• [Your goal]:
When you transcribe the records that follow, reproduce each line exactly as given.

• [Data]:

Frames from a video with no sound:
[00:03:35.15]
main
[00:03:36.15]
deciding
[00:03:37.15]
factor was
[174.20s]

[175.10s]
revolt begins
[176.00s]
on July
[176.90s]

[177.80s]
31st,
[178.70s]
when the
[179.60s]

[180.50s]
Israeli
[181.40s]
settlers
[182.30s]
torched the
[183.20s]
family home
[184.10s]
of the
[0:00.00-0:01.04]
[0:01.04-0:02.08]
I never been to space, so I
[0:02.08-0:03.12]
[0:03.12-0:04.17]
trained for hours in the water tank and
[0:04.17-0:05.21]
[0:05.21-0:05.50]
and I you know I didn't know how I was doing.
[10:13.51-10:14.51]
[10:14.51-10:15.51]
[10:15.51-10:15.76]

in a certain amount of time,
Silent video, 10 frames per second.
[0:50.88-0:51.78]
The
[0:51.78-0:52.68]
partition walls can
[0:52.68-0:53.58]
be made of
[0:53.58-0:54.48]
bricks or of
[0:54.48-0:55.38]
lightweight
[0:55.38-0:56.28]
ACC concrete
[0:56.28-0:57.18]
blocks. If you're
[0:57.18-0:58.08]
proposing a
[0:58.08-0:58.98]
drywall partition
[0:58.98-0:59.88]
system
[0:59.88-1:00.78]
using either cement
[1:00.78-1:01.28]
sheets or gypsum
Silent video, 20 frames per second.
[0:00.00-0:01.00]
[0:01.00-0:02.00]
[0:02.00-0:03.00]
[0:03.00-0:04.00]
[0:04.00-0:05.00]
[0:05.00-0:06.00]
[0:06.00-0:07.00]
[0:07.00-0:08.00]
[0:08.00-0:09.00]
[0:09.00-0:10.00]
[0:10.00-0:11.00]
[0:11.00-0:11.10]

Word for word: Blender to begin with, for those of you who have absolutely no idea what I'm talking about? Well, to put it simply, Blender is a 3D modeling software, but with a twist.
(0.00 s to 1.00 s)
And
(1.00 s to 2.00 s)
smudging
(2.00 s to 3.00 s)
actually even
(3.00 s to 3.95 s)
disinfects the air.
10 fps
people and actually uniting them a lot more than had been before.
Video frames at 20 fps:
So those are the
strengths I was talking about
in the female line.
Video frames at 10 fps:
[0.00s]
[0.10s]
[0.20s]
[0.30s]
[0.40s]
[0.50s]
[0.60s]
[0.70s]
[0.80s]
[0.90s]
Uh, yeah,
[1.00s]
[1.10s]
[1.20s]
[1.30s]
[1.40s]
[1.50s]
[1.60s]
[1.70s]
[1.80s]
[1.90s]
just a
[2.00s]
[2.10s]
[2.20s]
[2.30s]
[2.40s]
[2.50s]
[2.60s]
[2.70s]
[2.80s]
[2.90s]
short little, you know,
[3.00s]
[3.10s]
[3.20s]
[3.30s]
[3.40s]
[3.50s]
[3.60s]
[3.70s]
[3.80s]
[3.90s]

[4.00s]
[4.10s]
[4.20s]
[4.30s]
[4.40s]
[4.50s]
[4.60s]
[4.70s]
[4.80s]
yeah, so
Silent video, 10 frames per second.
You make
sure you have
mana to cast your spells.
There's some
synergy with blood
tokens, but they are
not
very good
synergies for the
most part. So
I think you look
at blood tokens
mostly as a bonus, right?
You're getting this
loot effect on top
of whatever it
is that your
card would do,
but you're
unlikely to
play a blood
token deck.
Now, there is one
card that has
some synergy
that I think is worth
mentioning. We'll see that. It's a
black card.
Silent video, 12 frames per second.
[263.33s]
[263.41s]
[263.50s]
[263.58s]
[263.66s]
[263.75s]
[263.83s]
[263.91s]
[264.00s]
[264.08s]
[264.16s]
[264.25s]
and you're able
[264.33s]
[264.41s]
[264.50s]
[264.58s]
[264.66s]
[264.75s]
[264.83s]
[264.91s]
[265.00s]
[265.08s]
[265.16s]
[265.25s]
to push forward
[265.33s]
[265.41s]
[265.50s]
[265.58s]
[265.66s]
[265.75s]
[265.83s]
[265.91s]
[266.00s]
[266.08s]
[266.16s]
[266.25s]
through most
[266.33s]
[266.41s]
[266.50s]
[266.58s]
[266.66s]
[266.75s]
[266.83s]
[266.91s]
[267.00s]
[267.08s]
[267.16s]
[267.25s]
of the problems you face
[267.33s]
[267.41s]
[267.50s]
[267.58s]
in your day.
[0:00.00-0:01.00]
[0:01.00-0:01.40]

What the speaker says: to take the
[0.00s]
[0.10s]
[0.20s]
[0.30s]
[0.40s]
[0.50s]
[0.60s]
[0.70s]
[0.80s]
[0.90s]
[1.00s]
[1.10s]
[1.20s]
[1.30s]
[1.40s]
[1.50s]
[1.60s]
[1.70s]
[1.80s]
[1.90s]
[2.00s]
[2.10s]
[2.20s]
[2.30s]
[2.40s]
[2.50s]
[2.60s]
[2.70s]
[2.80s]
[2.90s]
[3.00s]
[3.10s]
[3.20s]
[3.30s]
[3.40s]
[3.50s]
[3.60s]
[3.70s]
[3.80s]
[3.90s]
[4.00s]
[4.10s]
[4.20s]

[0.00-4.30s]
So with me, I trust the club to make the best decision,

• [Result]:
Frames from a video with no sound:
[00:03:35.15]
main
[00:03:36.15]
deciding
[00:03:37.15]
factor was
[174.20s]

[175.10s]
revolt begins
[176.00s]
on July
[176.90s]

[177.80s]
31st,
[178.70s]
when the
[179.60s]

[180.50s]
Israeli
[181.40s]
settlers
[182.30s]
torched the
[183.20s]
family home
[184.10s]
of the
[0:00.00-0:01.04]
[0:01.04-0:02.08]
I never been to space, so I
[0:02.08-0:03.12]
[0:03.12-0:04.17]
trained for hours in the water tank and
[0:04.17-0:05.21]
[0:05.21-0:05.50]
and I you know I didn't know how I was doing.
[10:13.51-10:14.51]
[10:14.51-10:15.51]
[10:15.51-10:15.76]

in a certain amount of time,
Silent video, 10 frames per second.
[0:50.88-0:51.78]
The
[0:51.78-0:52.68]
partition walls can
[0:52.68-0:53.58]
be made of
[0:53.58-0:54.48]
bricks or of
[0:54.48-0:55.38]
lightweight
[0:55.38-0:56.28]
ACC concrete
[0:56.28-0:57.18]
blocks. If you're
[0:57.18-0:58.08]
proposing a
[0:58.08-0:58.98]
drywall partition
[0:58.98-0:59.88]
system
[0:59.88-1:00.78]
using either cement
[1:00.78-1:01.28]
sheets or gypsum
Silent video, 20 frames per second.
[0:00.00-0:01.00]
[0:01.00-0:02.00]
[0:02.00-0:03.00]
[0:03.00-0:04.00]
[0:04.00-0:05.00]
[0:05.00-0:06.00]
[0:06.00-0:07.00]
[0:07.00-0:08.00]
[0:08.00-0:09.00]
[0:09.00-0:10.00]
[0:10.00-0:11.00]
[0:11.00-0:11.10]

Word for word: Blender to begin with, for those of you who have absolutely no idea what I'm talking about? Well, to put it simply, Blender is a 3D modeling software, but with a twist.
(0.00 s to 1.00 s)
And
(1.00 s to 2.00 s)
smudging
(2.00 s to 3.00 s)
actually even
(3.00 s to 3.95 s)
disinfects the air.
10 fps
people and actually uniting them a lot more than had been before.
Video frames at 20 fps:
So those are the
strengths I was talking about
in the female line.
Video frames at 10 fps:
[0.00s]
[0.10s]
[0.20s]
[0.30s]
[0.40s]
[0.50s]
[0.60s]
[0.70s]
[0.80s]
[0.90s]
Uh, yeah,
[1.00s]
[1.10s]
[1.20s]
[1.30s]
[1.40s]
[1.50s]
[1.60s]
[1.70s]
[1.80s]
[1.90s]
just a
[2.00s]
[2.10s]
[2.20s]
[2.30s]
[2.40s]
[2.50s]
[2.60s]
[2.70s]
[2.80s]
[2.90s]
short little, you know,
[3.00s]
[3.10s]
[3.20s]
[3.30s]
[3.40s]
[3.50s]
[3.60s]
[3.70s]
[3.80s]
[3.90s]

[4.00s]
[4.10s]
[4.20s]
[4.30s]
[4.40s]
[4.50s]
[4.60s]
[4.70s]
[4.80s]
yeah, so
Silent video, 10 frames per second.
You make
sure you have
mana to cast your spells.
There's some
synergy with blood
tokens, but they are
not
very good
synergies for the
most part. So
I think you look
at blood tokens
mostly as a bonus, right?
You're getting this
loot effect on top
of whatever it
is that your
card would do,
but you're
unlikely to
play a blood
token deck.
Now, there is one
card that has
some synergy
that I think is worth
mentioning. We'll see that. It's a
black card.
Silent video, 12 frames per second.
[263.33s]
[263.41s]
[263.50s]
[263.58s]
[263.66s]
[263.75s]
[263.83s]
[263.91s]
[264.00s]
[264.08s]
[264.16s]
[264.25s]
and you're able
[264.33s]
[264.41s]
[264.50s]
[264.58s]
[264.66s]
[264.75s]
[264.83s]
[264.91s]
[265.00s]
[265.08s]
[265.16s]
[265.25s]
to push forward
[265.33s]
[265.41s]
[265.50s]
[265.58s]
[265.66s]
[265.75s]
[265.83s]
[265.91s]
[266.00s]
[266.08s]
[266.16s]
[266.25s]
through most
[266.33s]
[266.41s]
[266.50s]
[266.58s]
[266.66s]
[266.75s]
[266.83s]
[266.91s]
[267.00s]
[267.08s]
[267.16s]
[267.25s]
of the problems you face
[267.33s]
[267.41s]
[267.50s]
[267.58s]
in your day.
[0:00.00-0:01.00]
[0:01.00-0:01.40]

What the speaker says: to take the
[0.00s]
[0.10s]
[0.20s]
[0.30s]
[0.40s]
[0.50s]
[0.60s]
[0.70s]
[0.80s]
[0.90s]
[1.00s]
[1.10s]
[1.20s]
[1.30s]
[1.40s]
[1.50s]
[1.60s]
[1.70s]
[1.80s]
[1.90s]
[2.00s]
[2.10s]
[2.20s]
[2.30s]
[2.40s]
[2.50s]
[2.60s]
[2.70s]
[2.80s]
[2.90s]
[3.00s]
[3.10s]
[3.20s]
[3.30s]
[3.40s]
[3.50s]
[3.60s]
[3.70s]
[3.80s]
[3.90s]
[4.00s]
[4.10s]
[4.20s]

[0.00-4.30s]
So with me, I trust the club to make the best decision,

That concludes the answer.